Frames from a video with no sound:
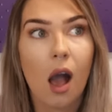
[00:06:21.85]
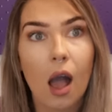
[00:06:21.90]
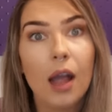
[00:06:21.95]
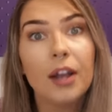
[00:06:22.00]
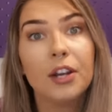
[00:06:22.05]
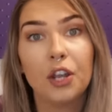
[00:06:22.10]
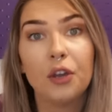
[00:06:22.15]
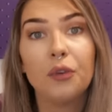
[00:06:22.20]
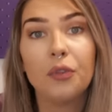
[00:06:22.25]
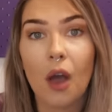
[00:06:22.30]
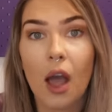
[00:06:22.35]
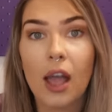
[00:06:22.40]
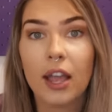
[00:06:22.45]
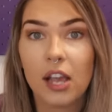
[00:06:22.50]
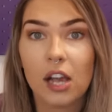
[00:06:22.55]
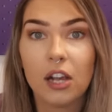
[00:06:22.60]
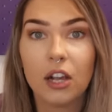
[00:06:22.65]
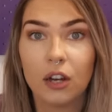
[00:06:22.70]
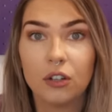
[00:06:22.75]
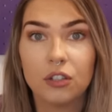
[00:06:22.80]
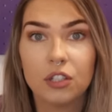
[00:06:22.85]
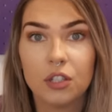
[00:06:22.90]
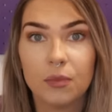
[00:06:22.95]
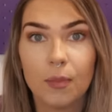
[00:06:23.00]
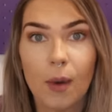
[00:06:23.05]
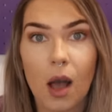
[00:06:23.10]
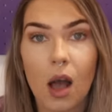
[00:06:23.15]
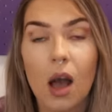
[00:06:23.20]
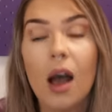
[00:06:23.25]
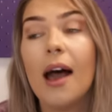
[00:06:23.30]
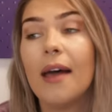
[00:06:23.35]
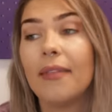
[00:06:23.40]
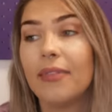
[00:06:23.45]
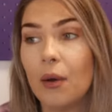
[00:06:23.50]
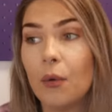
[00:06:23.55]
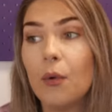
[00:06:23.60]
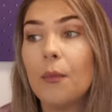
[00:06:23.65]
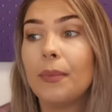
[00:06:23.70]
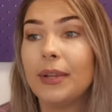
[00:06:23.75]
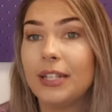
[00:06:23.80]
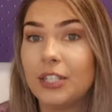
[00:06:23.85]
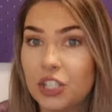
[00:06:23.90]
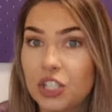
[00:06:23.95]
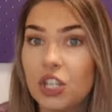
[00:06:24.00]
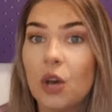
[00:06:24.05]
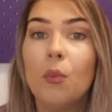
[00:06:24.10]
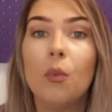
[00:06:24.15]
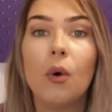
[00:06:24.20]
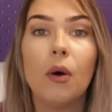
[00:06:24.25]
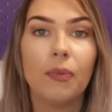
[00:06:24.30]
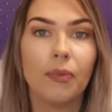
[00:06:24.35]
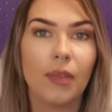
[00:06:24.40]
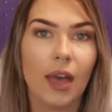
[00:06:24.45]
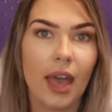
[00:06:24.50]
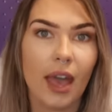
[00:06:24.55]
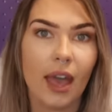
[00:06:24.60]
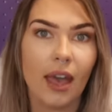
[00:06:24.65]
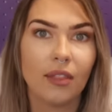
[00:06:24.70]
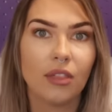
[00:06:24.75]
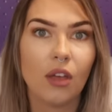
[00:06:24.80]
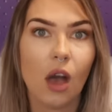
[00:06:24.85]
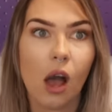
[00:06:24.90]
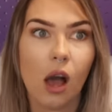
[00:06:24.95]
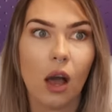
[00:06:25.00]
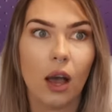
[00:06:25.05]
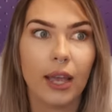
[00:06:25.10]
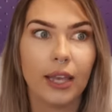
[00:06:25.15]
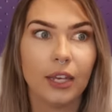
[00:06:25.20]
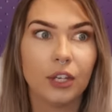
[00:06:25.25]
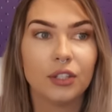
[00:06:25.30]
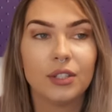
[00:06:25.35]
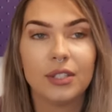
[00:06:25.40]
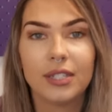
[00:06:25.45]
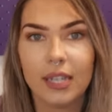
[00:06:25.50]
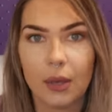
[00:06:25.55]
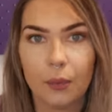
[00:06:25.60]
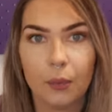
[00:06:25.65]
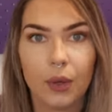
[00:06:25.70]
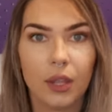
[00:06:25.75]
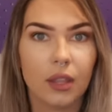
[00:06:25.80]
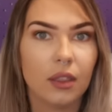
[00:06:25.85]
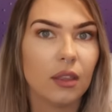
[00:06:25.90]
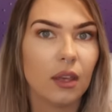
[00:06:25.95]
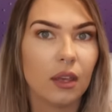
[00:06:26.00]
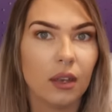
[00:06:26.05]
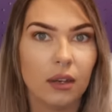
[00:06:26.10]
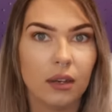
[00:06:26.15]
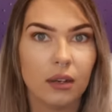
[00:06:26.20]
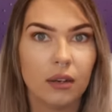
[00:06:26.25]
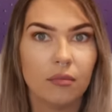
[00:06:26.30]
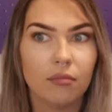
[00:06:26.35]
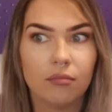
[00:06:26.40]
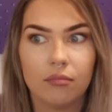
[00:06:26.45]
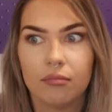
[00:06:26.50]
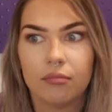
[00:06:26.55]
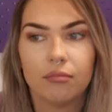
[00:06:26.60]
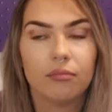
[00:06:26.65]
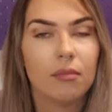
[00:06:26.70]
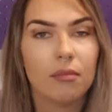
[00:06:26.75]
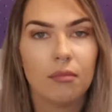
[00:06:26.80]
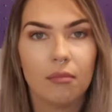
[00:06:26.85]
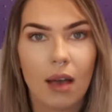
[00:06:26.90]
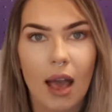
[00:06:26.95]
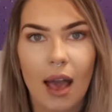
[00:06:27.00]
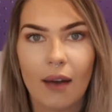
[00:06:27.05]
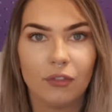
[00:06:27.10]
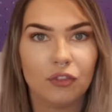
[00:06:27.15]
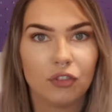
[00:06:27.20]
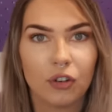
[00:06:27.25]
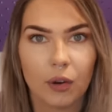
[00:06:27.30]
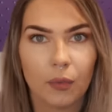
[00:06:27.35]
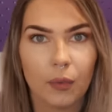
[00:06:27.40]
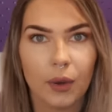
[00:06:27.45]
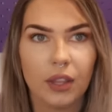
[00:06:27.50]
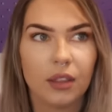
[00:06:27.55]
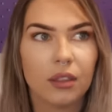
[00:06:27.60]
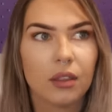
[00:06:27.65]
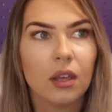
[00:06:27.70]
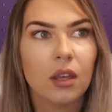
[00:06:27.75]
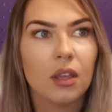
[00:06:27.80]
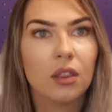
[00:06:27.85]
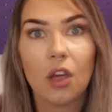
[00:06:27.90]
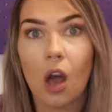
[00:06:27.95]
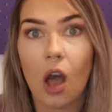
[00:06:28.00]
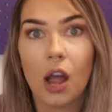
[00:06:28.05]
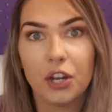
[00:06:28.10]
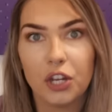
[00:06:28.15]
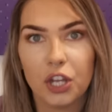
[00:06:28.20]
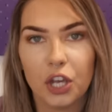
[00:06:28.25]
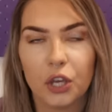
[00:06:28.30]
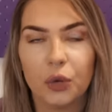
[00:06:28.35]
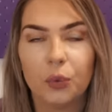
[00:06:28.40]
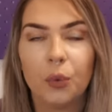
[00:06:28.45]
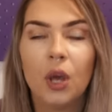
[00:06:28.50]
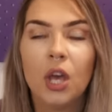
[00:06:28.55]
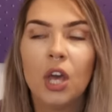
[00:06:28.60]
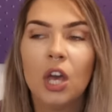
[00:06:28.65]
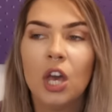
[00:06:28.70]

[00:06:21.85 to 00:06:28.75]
I knew that I could go to the bar and there would be someone there that I could sit with and have a drink with that I knew.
● ● ● ●
▶ PROBLEM STATEMENT
Write the entries above out again exactly, omitting each image.

▶ RESULT BELOW
Frames from a video with no sound:
[00:06:21.85]
[00:06:21.90]
[00:06:21.95]
[00:06:22.00]
[00:06:22.05]
[00:06:22.10]
[00:06:22.15]
[00:06:22.20]
[00:06:22.25]
[00:06:22.30]
[00:06:22.35]
[00:06:22.40]
[00:06:22.45]
[00:06:22.50]
[00:06:22.55]
[00:06:22.60]
[00:06:22.65]
[00:06:22.70]
[00:06:22.75]
[00:06:22.80]
[00:06:22.85]
[00:06:22.90]
[00:06:22.95]
[00:06:23.00]
[00:06:23.05]
[00:06:23.10]
[00:06:23.15]
[00:06:23.20]
[00:06:23.25]
[00:06:23.30]
[00:06:23.35]
[00:06:23.40]
[00:06:23.45]
[00:06:23.50]
[00:06:23.55]
[00:06:23.60]
[00:06:23.65]
[00:06:23.70]
[00:06:23.75]
[00:06:23.80]
[00:06:23.85]
[00:06:23.90]
[00:06:23.95]
[00:06:24.00]
[00:06:24.05]
[00:06:24.10]
[00:06:24.15]
[00:06:24.20]
[00:06:24.25]
[00:06:24.30]
[00:06:24.35]
[00:06:24.40]
[00:06:24.45]
[00:06:24.50]
[00:06:24.55]
[00:06:24.60]
[00:06:24.65]
[00:06:24.70]
[00:06:24.75]
[00:06:24.80]
[00:06:24.85]
[00:06:24.90]
[00:06:24.95]
[00:06:25.00]
[00:06:25.05]
[00:06:25.10]
[00:06:25.15]
[00:06:25.20]
[00:06:25.25]
[00:06:25.30]
[00:06:25.35]
[00:06:25.40]
[00:06:25.45]
[00:06:25.50]
[00:06:25.55]
[00:06:25.60]
[00:06:25.65]
[00:06:25.70]
[00:06:25.75]
[00:06:25.80]
[00:06:25.85]
[00:06:25.90]
[00:06:25.95]
[00:06:26.00]
[00:06:26.05]
[00:06:26.10]
[00:06:26.15]
[00:06:26.20]
[00:06:26.25]
[00:06:26.30]
[00:06:26.35]
[00:06:26.40]
[00:06:26.45]
[00:06:26.50]
[00:06:26.55]
[00:06:26.60]
[00:06:26.65]
[00:06:26.70]
[00:06:26.75]
[00:06:26.80]
[00:06:26.85]
[00:06:26.90]
[00:06:26.95]
[00:06:27.00]
[00:06:27.05]
[00:06:27.10]
[00:06:27.15]
[00:06:27.20]
[00:06:27.25]
[00:06:27.30]
[00:06:27.35]
[00:06:27.40]
[00:06:27.45]
[00:06:27.50]
[00:06:27.55]
[00:06:27.60]
[00:06:27.65]
[00:06:27.70]
[00:06:27.75]
[00:06:27.80]
[00:06:27.85]
[00:06:27.90]
[00:06:27.95]
[00:06:28.00]
[00:06:28.05]
[00:06:28.10]
[00:06:28.15]
[00:06:28.20]
[00:06:28.25]
[00:06:28.30]
[00:06:28.35]
[00:06:28.40]
[00:06:28.45]
[00:06:28.50]
[00:06:28.55]
[00:06:28.60]
[00:06:28.65]
[00:06:28.70]

[00:06:21.85 to 00:06:28.75]
I knew that I could go to the bar and there would be someone there that I could sit with and have a drink with that I knew.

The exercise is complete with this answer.